Thursday, 23 February 2012

Subsidy Removal And Jonathan's Half-truths




When President Goodluck Jonathan alonside his economic shenanigans led by the former World Bank magician, Mrs Okonjo Iweala, the 100 million naira valentine gift giving Central Bank Governor, Mallam Sanusi Lamido Sanusi and the Petroleum Products Pricing Regulatory Agency, PPPRA argued that the amount of money paid to some faceless oil cabal as subsidy was hurting the nation and in order to free the economy from corruption, over pricing, over payment and all manners of illegality, all forms of subsidies would have to be removed on New Year day, not many believed and were disposed to such a fatal policy. Nigerians both at home and abroad saw the Greek gift as one coloured with insincerity and simply saw it as yet another castle in the air which should never be allowed to have a foundation.

Nigerians led by the heavily compromised Nigerian Labour Congress, NLC and fellow counterpart, the Trade Union Congress, TUC braced for a showdown with the government when the latter insisted there was no going back on the subsidy removal. For the first time since the June 12 protests, the vast majority of the people came out enmasse to vent their anger and show their displeasure in a manner that neither threatened national security or the corporate existence of the country (even as the government of the day had deployed stern looking soldiers to Lagos and elsewhere, claiming some elements where hell bent on hijacking the peaceful protests).
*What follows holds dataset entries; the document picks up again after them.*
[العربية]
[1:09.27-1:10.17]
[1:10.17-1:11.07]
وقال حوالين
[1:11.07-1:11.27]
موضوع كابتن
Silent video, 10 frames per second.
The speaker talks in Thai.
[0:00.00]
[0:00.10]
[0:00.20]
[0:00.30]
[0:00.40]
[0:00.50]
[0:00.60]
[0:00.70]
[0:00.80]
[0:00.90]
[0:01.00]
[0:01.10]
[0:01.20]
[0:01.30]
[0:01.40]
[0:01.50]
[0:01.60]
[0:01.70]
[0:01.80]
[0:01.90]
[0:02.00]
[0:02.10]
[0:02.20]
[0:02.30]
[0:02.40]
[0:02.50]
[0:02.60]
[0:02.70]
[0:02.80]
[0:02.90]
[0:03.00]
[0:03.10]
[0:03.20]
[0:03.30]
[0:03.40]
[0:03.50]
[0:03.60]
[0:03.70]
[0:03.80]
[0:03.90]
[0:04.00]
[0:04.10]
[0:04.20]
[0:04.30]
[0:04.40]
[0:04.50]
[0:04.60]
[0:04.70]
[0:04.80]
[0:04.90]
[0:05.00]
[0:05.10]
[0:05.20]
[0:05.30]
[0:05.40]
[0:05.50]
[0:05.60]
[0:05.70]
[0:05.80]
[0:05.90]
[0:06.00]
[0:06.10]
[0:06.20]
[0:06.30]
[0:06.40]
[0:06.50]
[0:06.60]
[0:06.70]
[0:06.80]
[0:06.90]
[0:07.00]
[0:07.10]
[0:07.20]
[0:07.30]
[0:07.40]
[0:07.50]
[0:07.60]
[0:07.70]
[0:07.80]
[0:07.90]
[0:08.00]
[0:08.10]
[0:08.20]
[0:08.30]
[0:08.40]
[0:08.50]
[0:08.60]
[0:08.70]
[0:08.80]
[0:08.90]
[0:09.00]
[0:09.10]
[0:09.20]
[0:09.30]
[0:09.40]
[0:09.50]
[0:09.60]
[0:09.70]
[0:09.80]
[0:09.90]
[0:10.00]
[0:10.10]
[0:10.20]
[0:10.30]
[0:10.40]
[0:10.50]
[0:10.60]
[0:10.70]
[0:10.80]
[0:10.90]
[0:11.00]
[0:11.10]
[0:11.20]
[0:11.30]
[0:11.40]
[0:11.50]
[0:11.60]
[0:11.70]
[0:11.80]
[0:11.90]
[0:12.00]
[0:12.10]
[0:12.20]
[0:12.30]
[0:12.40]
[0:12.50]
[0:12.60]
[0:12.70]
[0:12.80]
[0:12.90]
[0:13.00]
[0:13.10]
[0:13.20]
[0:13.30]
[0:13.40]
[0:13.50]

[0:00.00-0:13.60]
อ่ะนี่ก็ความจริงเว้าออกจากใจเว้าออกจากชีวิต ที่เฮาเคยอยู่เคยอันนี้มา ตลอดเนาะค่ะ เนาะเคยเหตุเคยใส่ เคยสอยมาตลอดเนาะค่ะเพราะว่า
As a result of the embarrassment the likes of lawyers led by the Fawehinmis, artists led by Daddy Showkey and friends, religious groups and human rights activists led by Pastor Tunde Bakare, youths, market women and children where throwing at the government, the President whose approval ratings and popularity had reached an unprecedented low appeared on national television to tell the vast majority of Nigerians what they had heard before and the unrealities of the subsidy removal. The speech was nothing new and appeared to further aggravate the anger in the polity.
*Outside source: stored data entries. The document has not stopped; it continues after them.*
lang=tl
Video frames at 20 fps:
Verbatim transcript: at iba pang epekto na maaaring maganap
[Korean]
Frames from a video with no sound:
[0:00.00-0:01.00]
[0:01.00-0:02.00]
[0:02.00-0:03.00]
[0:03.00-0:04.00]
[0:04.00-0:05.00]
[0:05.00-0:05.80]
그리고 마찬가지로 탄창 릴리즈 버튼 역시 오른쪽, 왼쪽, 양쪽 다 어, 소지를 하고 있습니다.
Since the turn of democracy in Nigeria in 1999, no Presidential speech had witnessed widespread criticisms other than the ones President Jonathan had made during the subsidy brouhaha. They were capricious, insincere, filled with sweet talk and smacked off a campaign to further malign the Nigerian people. As a result of the fact that the President and his economic team where desperate, wanted a compromise and needed the strike to end as quickly as possible because of its attendant socio-political and economic effects, they firstly told a bewildered Nigerians that a transportation scheme had been evolved to ease travelling costs and make transportation accessible to all.

This writer alongside millions of Nigerians were marvelled to hear Labaran Maku, Olusegun Aganga and Senator Idris Umar, all Ministers in President Jonathan's cabinet that the first batch of 1600 mass transit buses had been taken delivery of at a 10 billion naira revolving loan. This writer is less concerned about the money used to purchase these buses, for it had always been a norm for ten percenters (to borrow a leaf from Nzeagwu's 1966 coup speech) to inflate contract prices, but the viability of these buses during and after the strike. Where the buses enough to ferry over 70 million Nigerians who travel on a daily basis? Has the second, third or fourth batch of mass transit buses been bought to further cushion the effect of subsidy removal? Which of the government agencies monitor these buses for better cordination? These are simple questions President Jonathan and his team should be able to answer.

However, the January 7 speech delivered by the President urged Nigerians to prepare to make sacrifices, but government on it's own part would undertake several measures aimed at cutting the size and cost of government coupled with efforts to reduce the size of current expenditure and capital spending, reduction in overseas trips, overhead costs by Ministries, Departments and Agencies, 25% reduction of basic salaries of all political office holders in the Executive arm of government (even though the legislative arm of government gulps 25% of the nation's budget).

Other measures included the full rehabilitation of the Port Harcourt - Maiduguri Railway Line and completion of the Lagos - Kano Railway Line, the immediate commencement of a Public Works programme that will engage 10,000 youths across the federation, creating additional 370,000 jobs and also steps to further sanitize the oil industry.